Problem details
The answer must be an exact copy of the records below, with every picture left out.

Data extract

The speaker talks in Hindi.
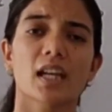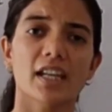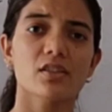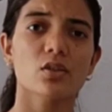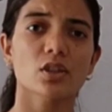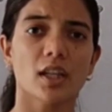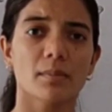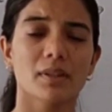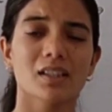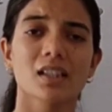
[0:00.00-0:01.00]

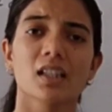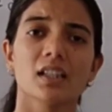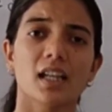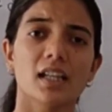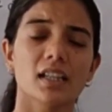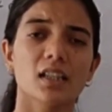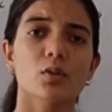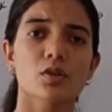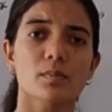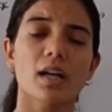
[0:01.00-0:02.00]
एक्सोथर्मिक यानी कि
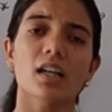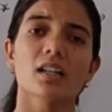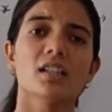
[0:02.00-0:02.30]
उष्मा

Task answer
The speaker talks in Hindi.
[0:00.00-0:01.00]

[0:01.00-0:02.00]
एक्सोथर्मिक यानी कि
[0:02.00-0:02.30]
उष्मा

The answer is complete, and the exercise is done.